Nintendo has not confirmed any of this, but there’s little reason to doubt the report. We’ve been expecting an updated version of the Switch. The device is a huge hit, selling about 80 million consoles. But the hardware is aging. Yesterday, March 3, was the Switch’s fourth birthday. This can be a long life for a piece of gaming tech, especially one that isn’t all that powerful to begin with.
So with a new Switch poised to come out later this year, I wonder what I actually need from updated take on the system.
A new display
Oddly, a new display isn’t all that high up on my priority list. I mean, I’m not going to turn down a crisper image. But I’d be upset if it came at the expense of better performance.
This is why I’m the report says Nintendo is sticking with 720p for handheld mode. Anything beyond that for a small screen that you’re holding in front of your face is unnecessary. It’s something that my colleague, Jeff Grubb, has been talking about for a couple of years. He explains it well in this tweet:
I’m begging you. Before you give your Switch Pro takes. Please look at the pixel density of 720p at 7 inches. It’s 209 pixels per inch, which is equivalent to a Retina display if you hold it 16 inches away from your face, which you almost certainly do if you are an adult. pic.twitter.com/Cy2fV3663o
— Jeff Grubb (@JeffGrubb) March 4, 2021
Now, there was reason to worry that Nintendo would spend money and resources putting a 4K display on the Switch, anyway. We know that 4K is a marketing buzzword. It makes your product seem premium. I’m glad Nintendo is resisting this temptation.
Having 4K when playing in docked mode, however, is nice. I don’t expect the new Switch to match the PlayStation 5 or Xbox Series X, but this will give the machine a bit more equal footing with Sony’s and Microsoft’s latest machines.
What’s on the inside
Like I said, I’m concerned about performance. With the Switch getting older, we’re starting to see some games struggle. Bowser’s Fury looks great in docked mode, running at 60 fps. When playing it in handheld mode, however, you have to settle for 30 fps. Last week, The Pokémon Company revealed Pokémon Legends: Arceus, an open-world take on that franchise. As exciting as that idea sounds, the gameplay trailer looked a bit rough. It’s clear that such an ambitious idea is having trouble running well on the old Switch.
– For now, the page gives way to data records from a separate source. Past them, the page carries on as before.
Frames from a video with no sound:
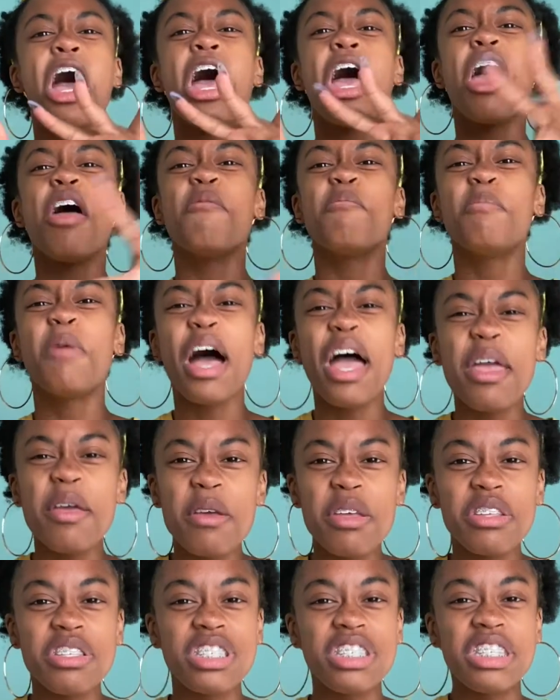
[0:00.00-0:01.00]
it might
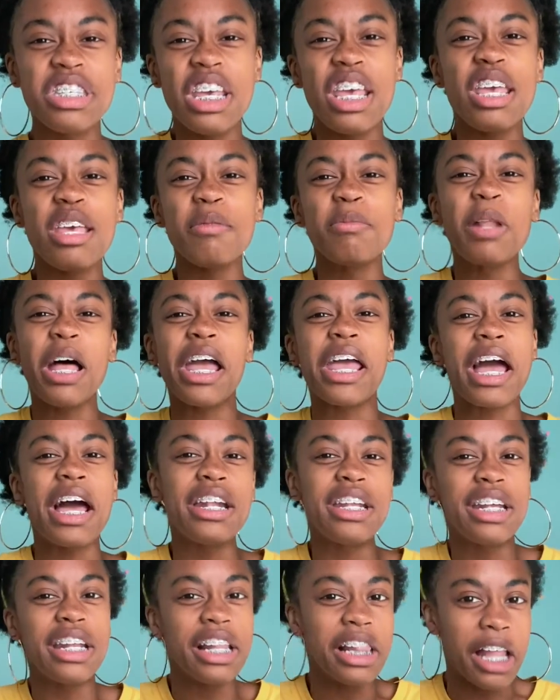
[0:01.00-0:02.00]
seem like I
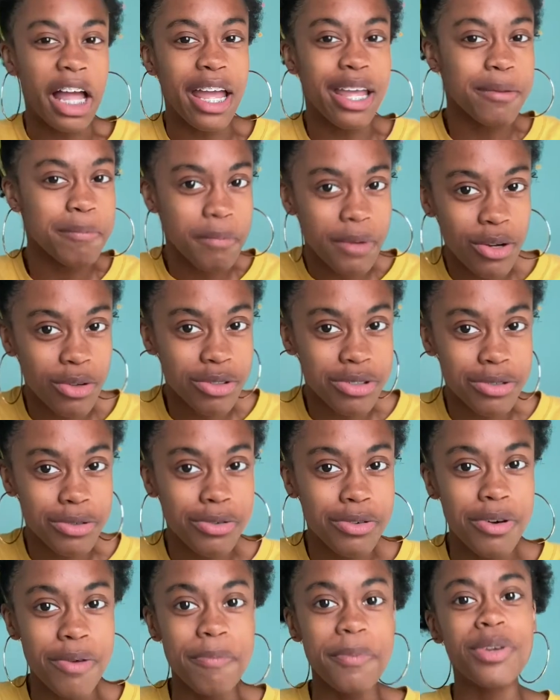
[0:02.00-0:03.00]
didn't like middle school.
A new model gives Nintendo a chance to beef up the innards, which is surely happening if this new machine will be able to play games at 4K when docked. Now, I am not a hardware guy. I can not tell you what chips or processors or little blue microscopic computer people Nintendo needs to put inside its Switch to make it run games well while keeping it affordable. I just hope that it’s something Nintendo figures out.
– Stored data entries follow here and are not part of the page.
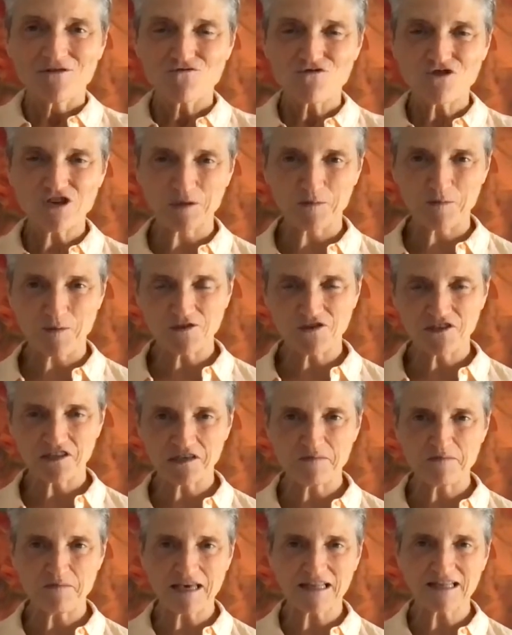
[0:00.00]

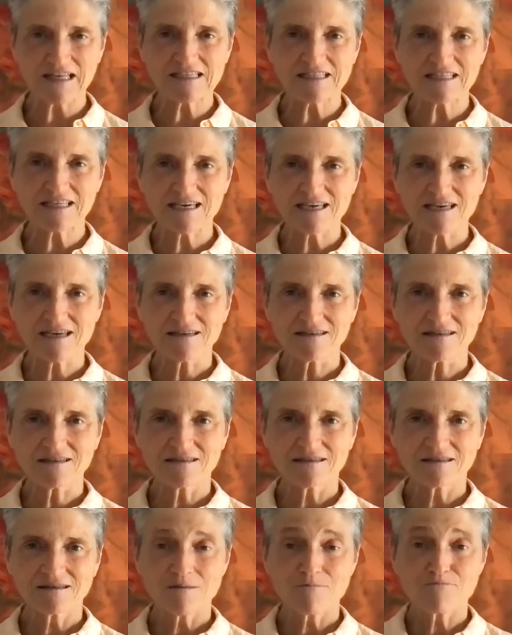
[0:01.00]
responsibility,
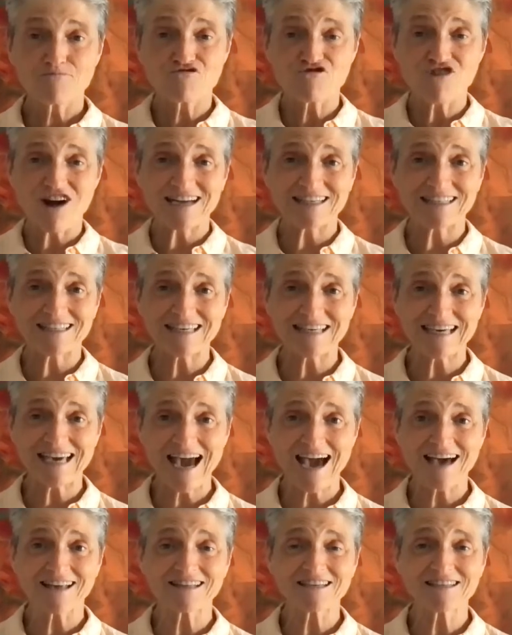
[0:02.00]

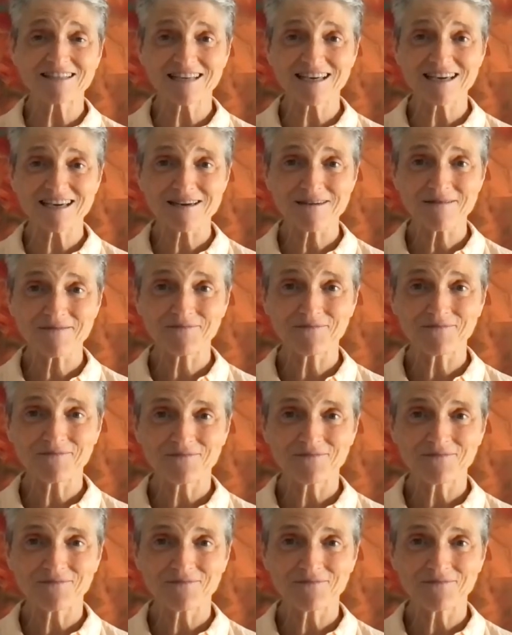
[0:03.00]
practicality,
I just want my games to run at a smooth 60 fps. When Breath of the Wild 2 comes out, I don’t want to see dramatic framerate dips.
A new Switch also gives Nintendo the chance to design better Joy-Cons. These controllers are a defining feature of the system. They snap onto the sides of the machine, and you can take them out so you can use them when the console is docked.
Unfortunately, they’re just not that well-designed. These controllers have a problem called “Joy-Con drift.” The analog sticks degrade over time, until they’ll begin register slight movements even when you’re not touching them. This can make many games unplayable.
The issue has gotten so bad that Nintendo is facing class action lawsuits over the faulty controllers. It’s baffling that Joy-Con drift is still an issue, and it seems clear that Nintendo is not going to do anything with the old design to fix the problem. At least a new Switch gives Nintendo an opportunity to design a Joy-Con that won’t be prone to drifting.
And, really, that’s the new Switch short list (try saying “new Switch short list” five times fast).
The Switch is a fantastic system. In just four years, it’s become one of my most-played game consoles ever. I don’t need much from a new version. I just want a bit of future-proofing. Give me the stronger hardware necessary to make sure that future Switch games will run at a smooth 60 fps. And take the opportunity to fix that Joy-Con problem.
Now, there are things I’d love to see happen on the software-side. I’d be happy if we got a better online service that’s more in line with what Sony and Microsoft offer, such as creating parties without having to use a phone app. I’d also love to see a robust offering of classic Nintendo games, especially ones from beyond the 16-bit era.
But those issues aren’t tied to hardware. Nintendo could add them to the current Switch. I mean, it won’t. But they could.
I hope that Nintendo still uses this opportunity to give us something sturdy and exciting. I want to keep playing the Switch for another four years.